▶ [WHAT NEEDS TO BE DONE]: Return the listing below exactly as it stands. Pictures stay out.

##########

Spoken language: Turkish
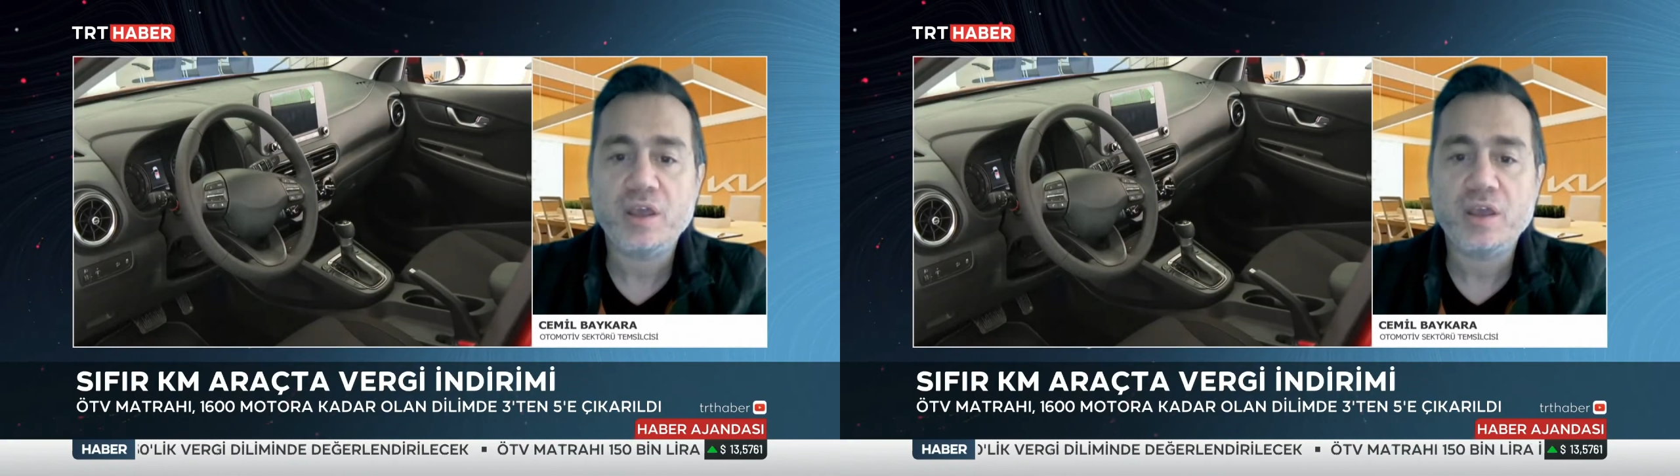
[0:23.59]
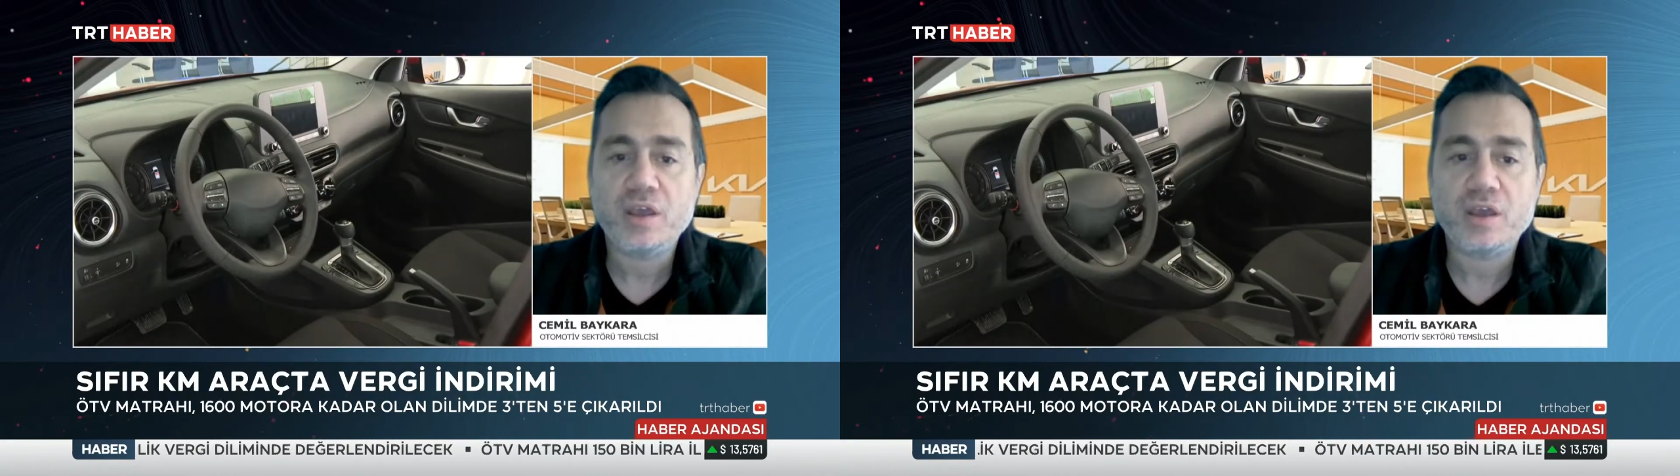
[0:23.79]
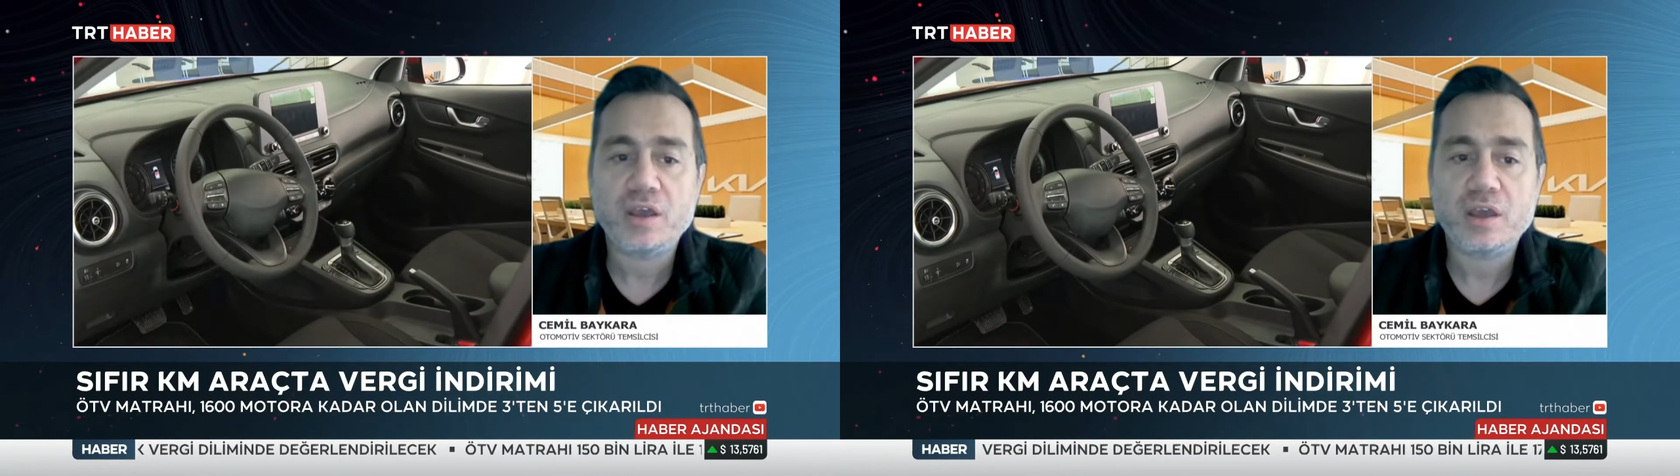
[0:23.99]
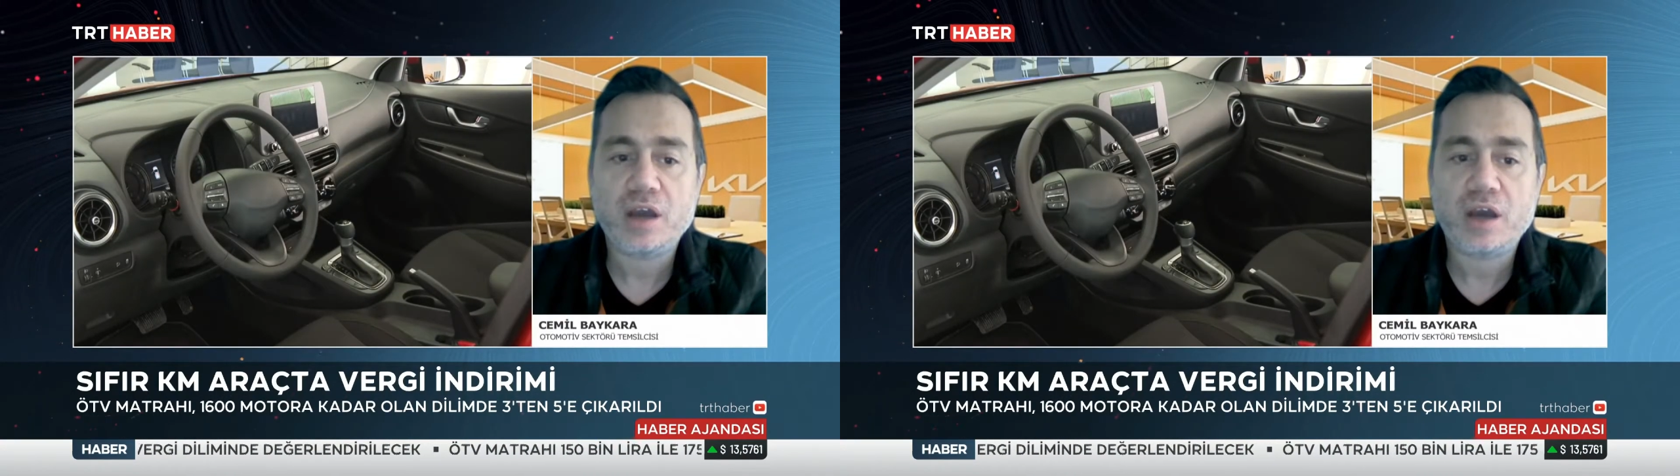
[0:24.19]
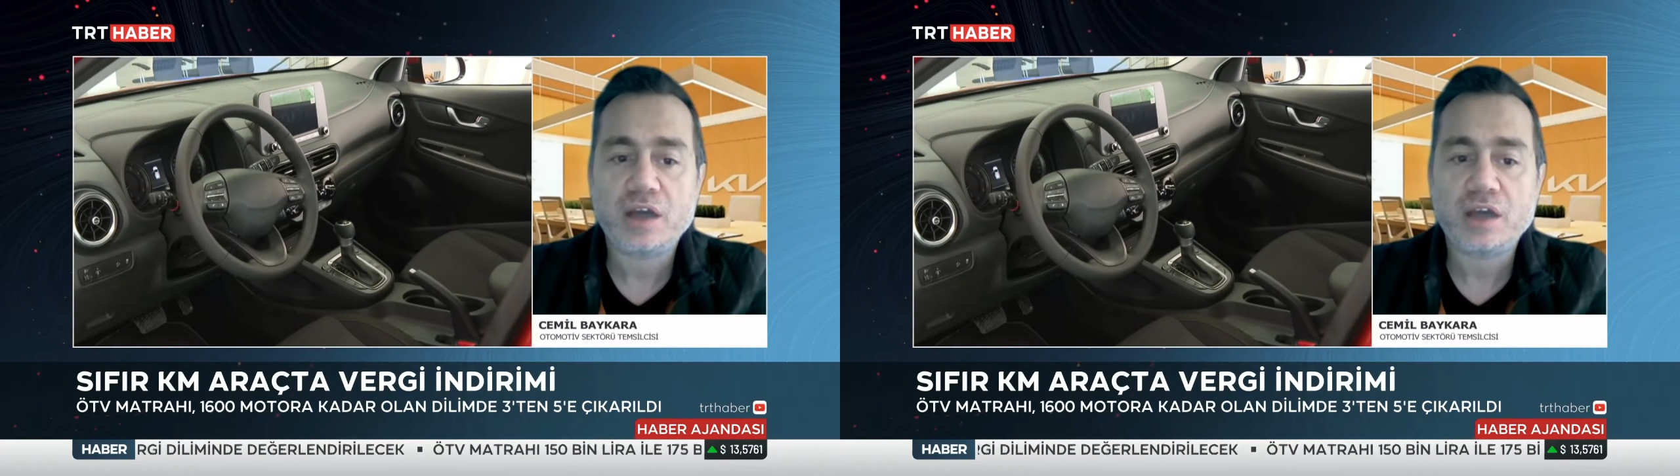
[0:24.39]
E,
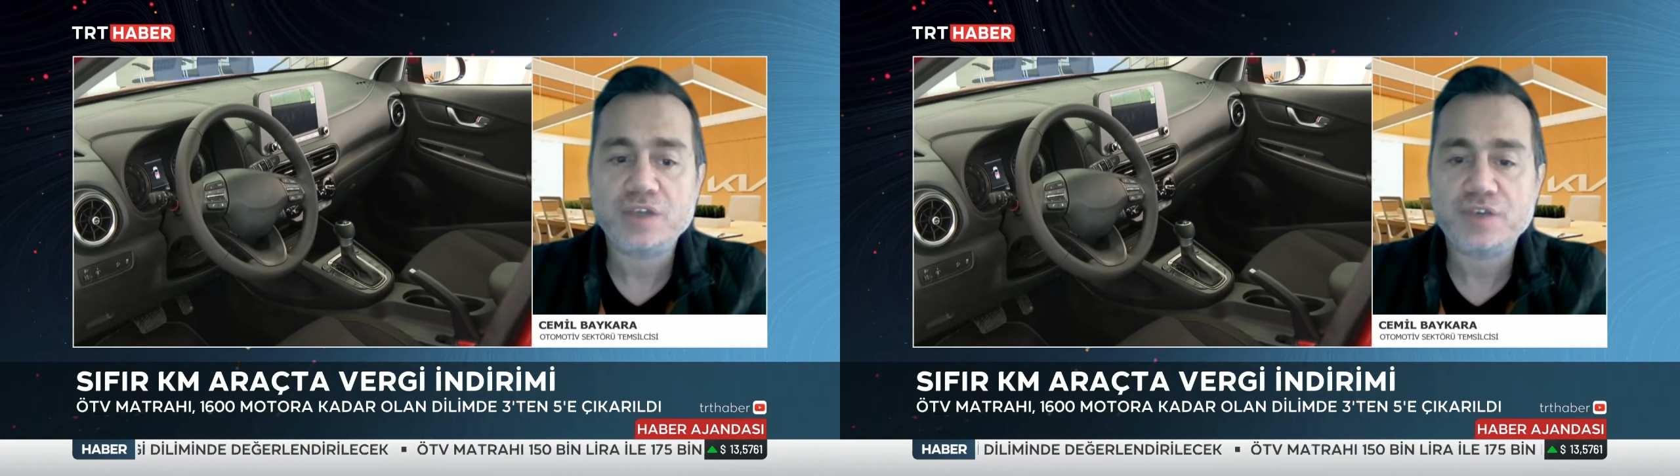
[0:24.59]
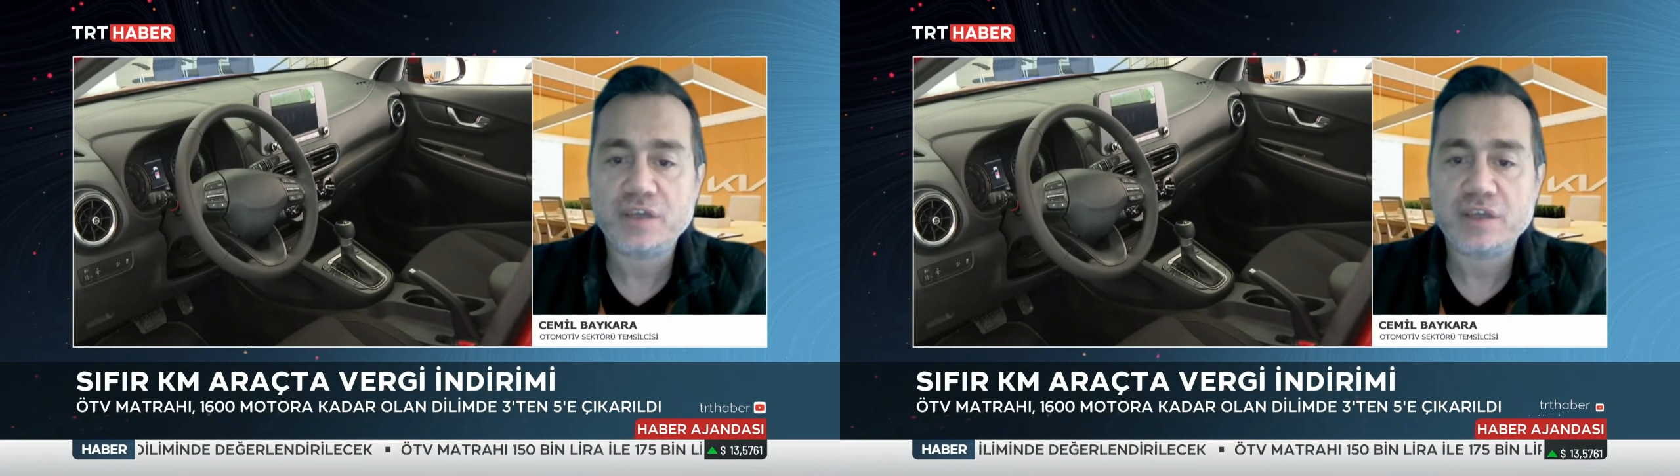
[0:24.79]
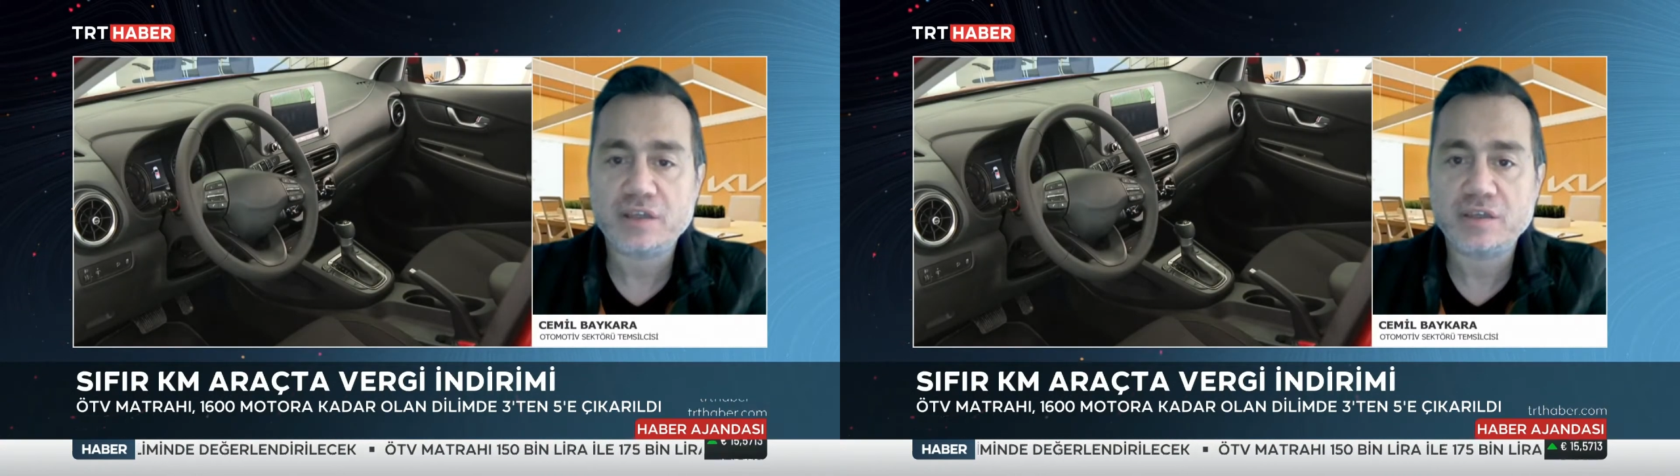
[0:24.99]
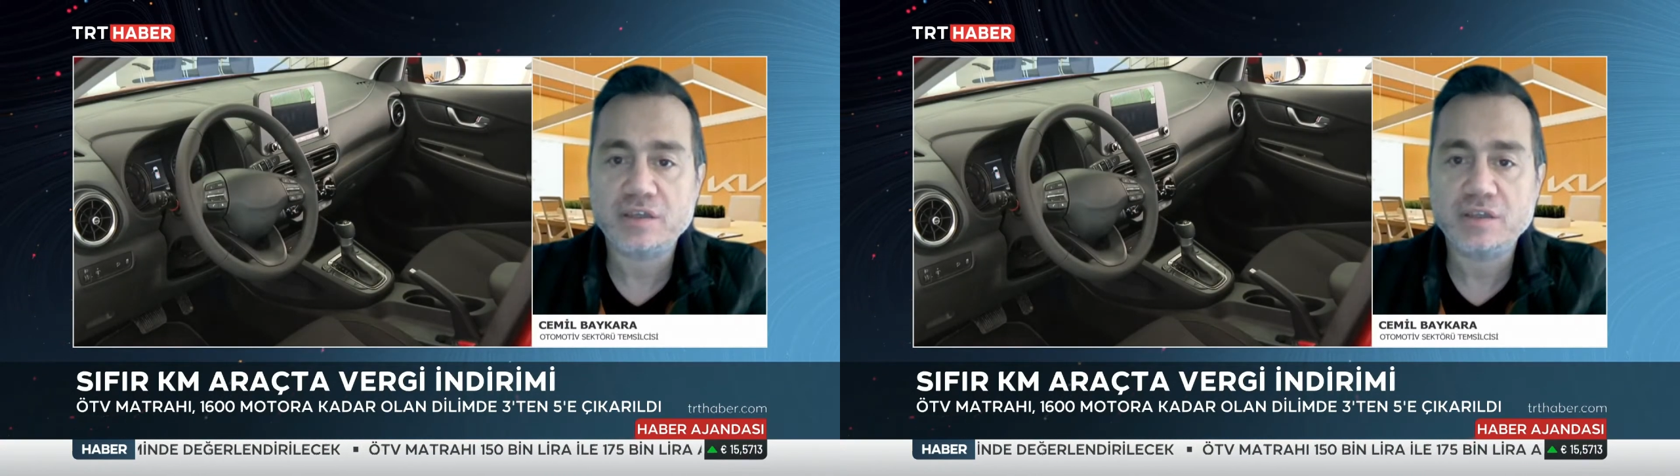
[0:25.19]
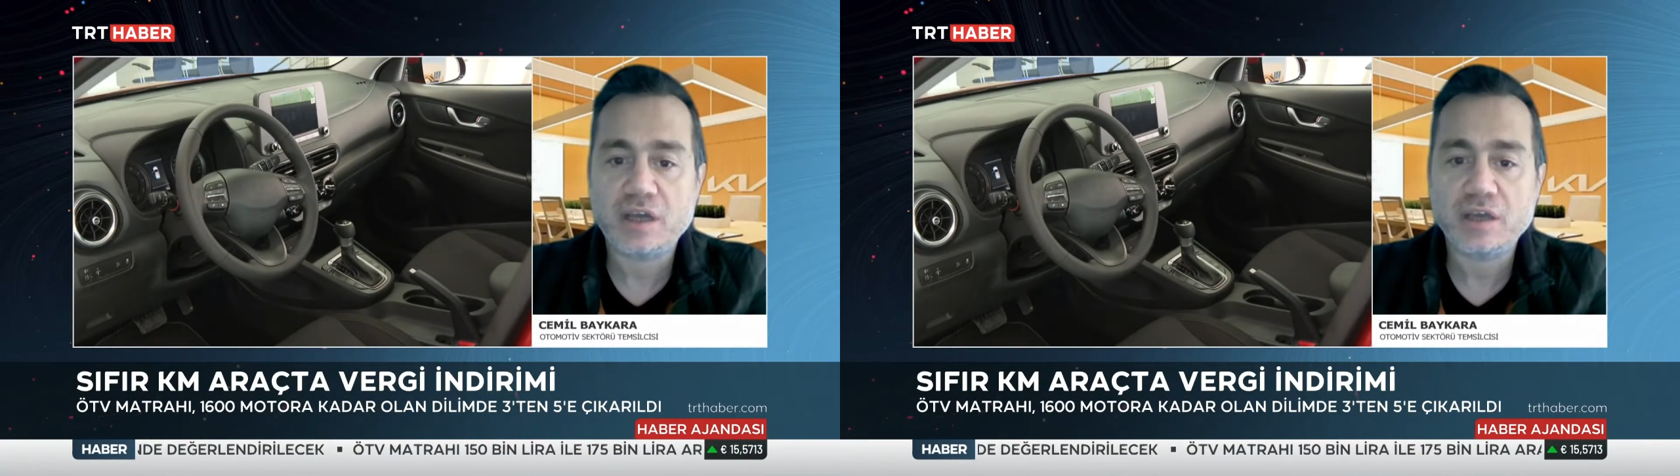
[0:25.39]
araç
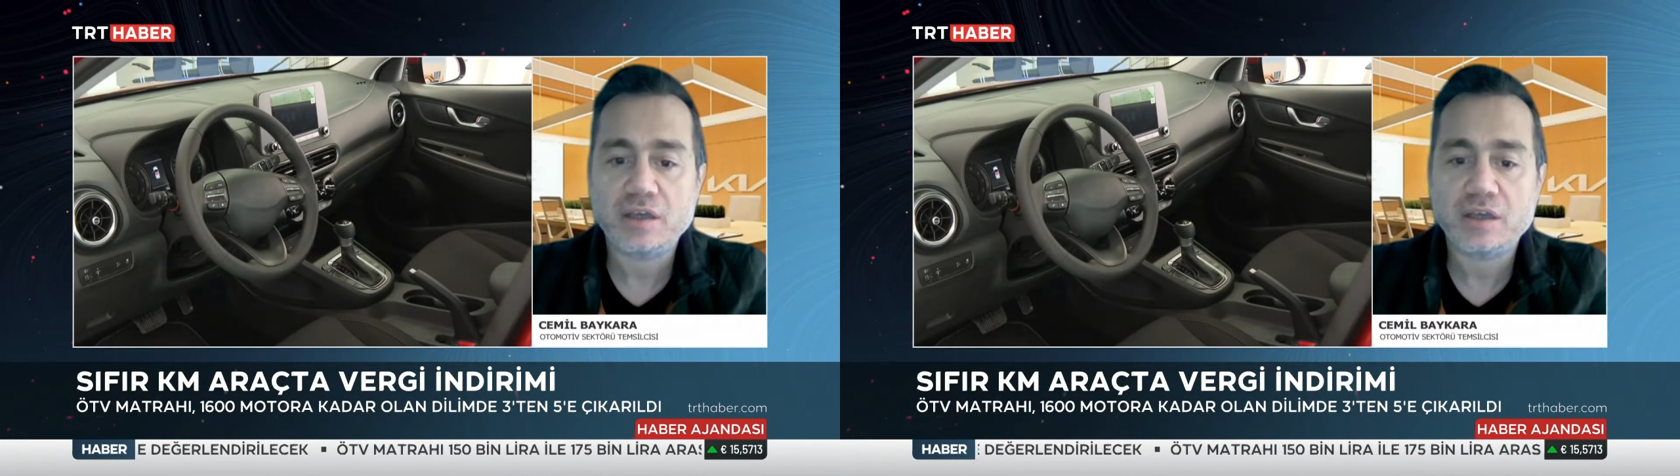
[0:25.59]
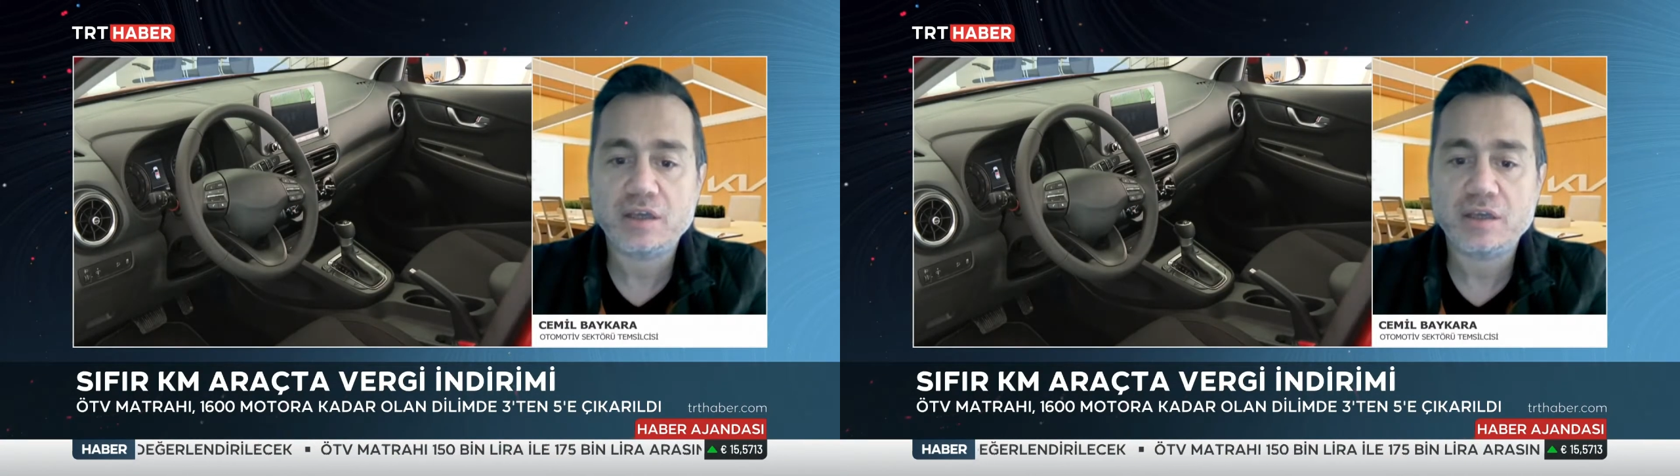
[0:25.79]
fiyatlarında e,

##########

▶ [OUTPUT]:
Spoken language: Turkish
[0:23.59]
[0:23.79]
[0:23.99]
[0:24.19]
[0:24.39]
E,
[0:24.59]
[0:24.79]
[0:24.99]
[0:25.19]
[0:25.39]
araç
[0:25.59]
[0:25.79]
fiyatlarında e,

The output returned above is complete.